Beginning with the line that contains "[0:00.00-0:00.90]" and ending with the line that contains "[0:00.00-0:10.00]", reproduce the lines of the entries below exactly, omitting pictures.

_ _ _ _

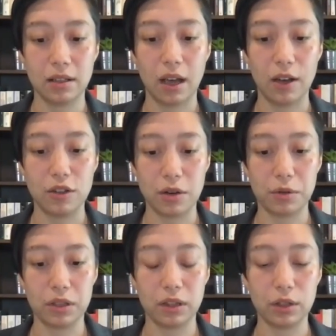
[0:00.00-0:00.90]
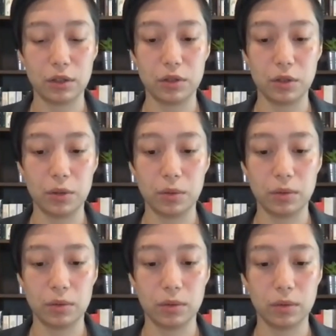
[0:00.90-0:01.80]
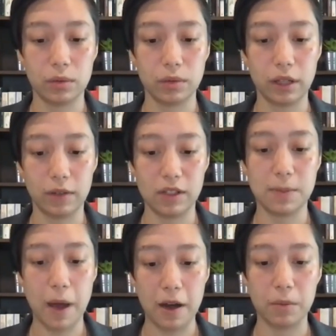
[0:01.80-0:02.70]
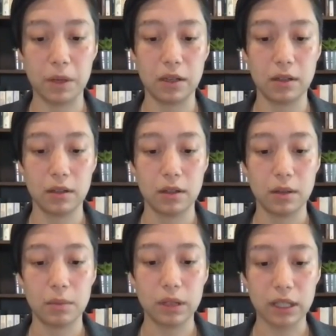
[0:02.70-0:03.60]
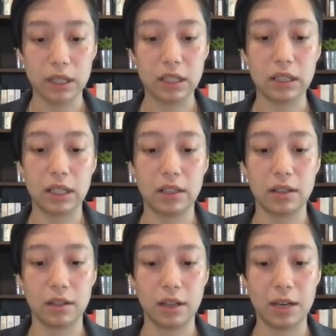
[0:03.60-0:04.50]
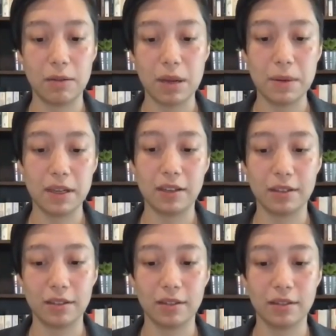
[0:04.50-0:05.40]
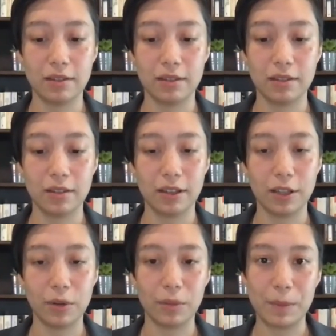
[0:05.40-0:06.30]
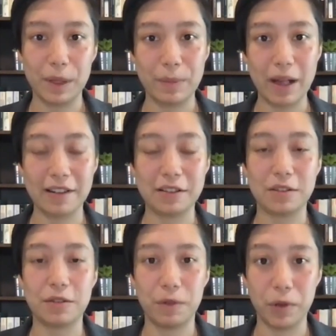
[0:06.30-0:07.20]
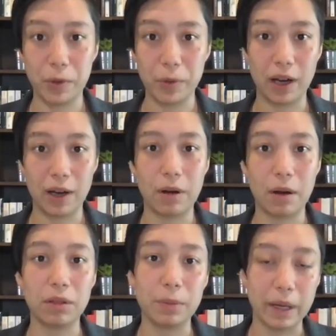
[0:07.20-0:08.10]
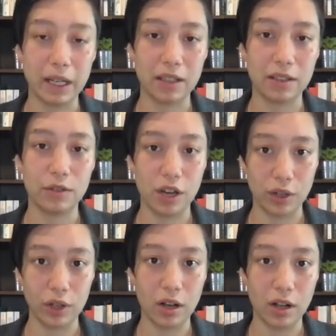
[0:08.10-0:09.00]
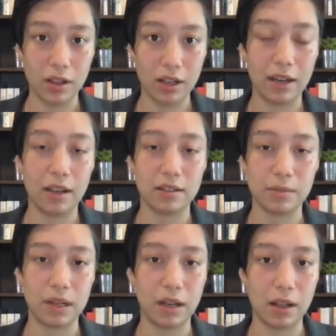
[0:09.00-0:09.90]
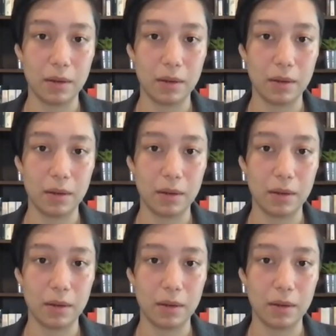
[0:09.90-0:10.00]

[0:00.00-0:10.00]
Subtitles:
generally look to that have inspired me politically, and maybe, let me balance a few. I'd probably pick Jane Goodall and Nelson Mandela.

_ _ _ _

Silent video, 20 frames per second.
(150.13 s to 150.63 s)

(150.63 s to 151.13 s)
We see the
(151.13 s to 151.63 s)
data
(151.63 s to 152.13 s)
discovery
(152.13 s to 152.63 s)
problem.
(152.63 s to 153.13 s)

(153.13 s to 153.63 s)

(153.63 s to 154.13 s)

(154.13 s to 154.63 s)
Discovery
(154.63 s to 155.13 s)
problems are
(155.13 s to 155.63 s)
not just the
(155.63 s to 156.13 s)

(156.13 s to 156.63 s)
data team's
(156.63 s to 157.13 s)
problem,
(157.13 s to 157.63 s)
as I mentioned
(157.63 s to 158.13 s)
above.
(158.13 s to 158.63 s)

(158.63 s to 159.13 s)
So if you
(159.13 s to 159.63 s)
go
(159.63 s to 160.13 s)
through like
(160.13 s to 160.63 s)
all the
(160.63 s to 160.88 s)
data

_ _ _ _

Answer for the task:
[0:00.00-0:00.90]
[0:00.90-0:01.80]
[0:01.80-0:02.70]
[0:02.70-0:03.60]
[0:03.60-0:04.50]
[0:04.50-0:05.40]
[0:05.40-0:06.30]
[0:06.30-0:07.20]
[0:07.20-0:08.10]
[0:08.10-0:09.00]
[0:09.00-0:09.90]
[0:09.90-0:10.00]

[0:00.00-0:10.00]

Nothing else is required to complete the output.